3) Changes like this affect not only the three U.S. companies. They impact the parts plants that feed into them. They impact companies like Blue Cross that service their workforce, or maintenance companies that service their facilities. They will impact the steel and aluminum industry, and all the other materials industries that feed into auto.
4) The government sits on top of the union today. The government monitor and the courts set the terms of the election, including putting up a bar to prevent retirees running for the union’s high offices. If workers push for the strike that is needed, the government is already on the scene, ready to block them. And the government is not neutral. Biden jumped in to block railroad workers who were trying to get a better contract. Trump threatened to do the same with teachers who decided to strike.

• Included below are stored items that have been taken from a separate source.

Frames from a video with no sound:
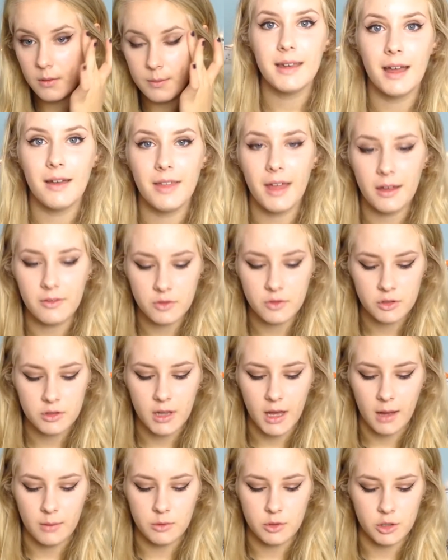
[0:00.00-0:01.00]
Now that I've done
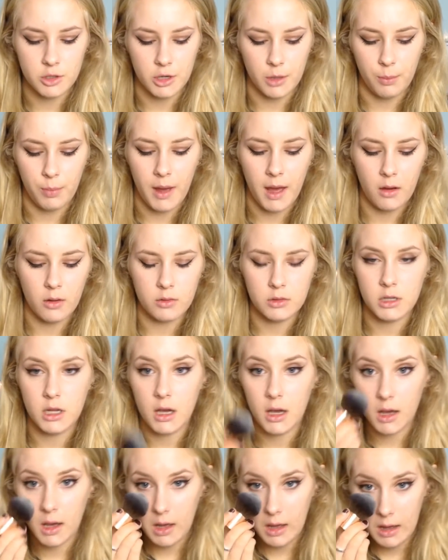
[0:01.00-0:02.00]
that, I'm just going to
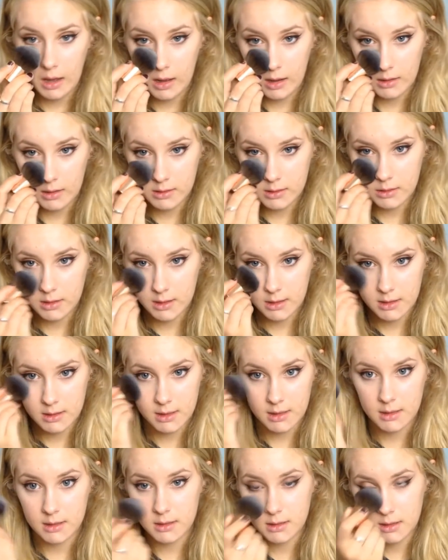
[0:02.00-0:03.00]
powder, and this
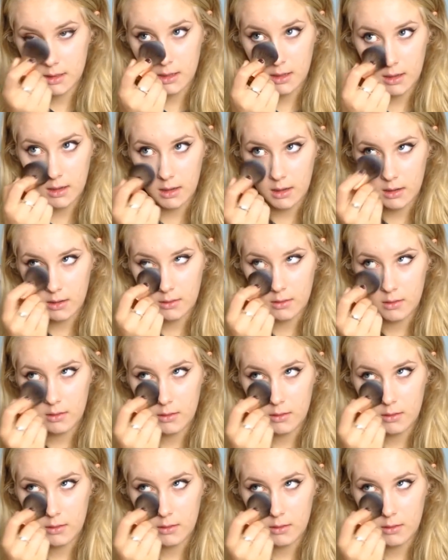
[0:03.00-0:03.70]
is the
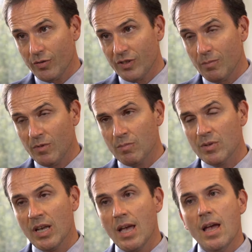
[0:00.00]
of
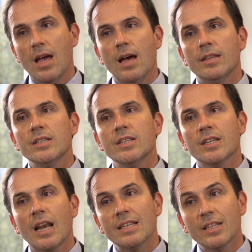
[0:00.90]
symptoms. And this is
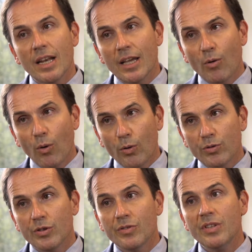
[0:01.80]
classically
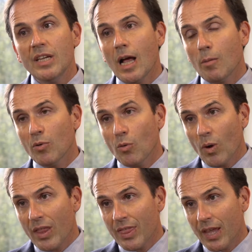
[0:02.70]
called the T helper
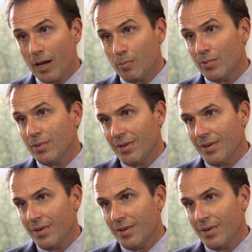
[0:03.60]
one type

Workers will have to prepare to face this situation—the worsening economic situation, as well as the political one, which directly implicates the government in a direct role, attempting to control their struggle.
The only answer to this is the workers’ determination to fight, and first of all their readiness for a fight—especially this fall, with the big UAW contracts expiring. It will take a fight—and not just any fight. What’s needed is a fight that takes on all the companies at once, a fight that knows in advance it will at some point have to take on the government that serves the big companies. What’s needed is a fight that makes every effort to spread itself out beyond the auto industry.
A fight like this doesn’t just happen the day the contract expires. It depends on organizing far ahead. It depends on workers preparing, getting ready for a strike that could cut into their income. It means preparing, building up organizations in the plants, the one thing that can let the voices of the workers be heard, and their collective forces exerted.
Prepare for the strike we need to carry on this fall: that’s the least that someone who wants to lead the union today would say now, just a few months before these contracts expire.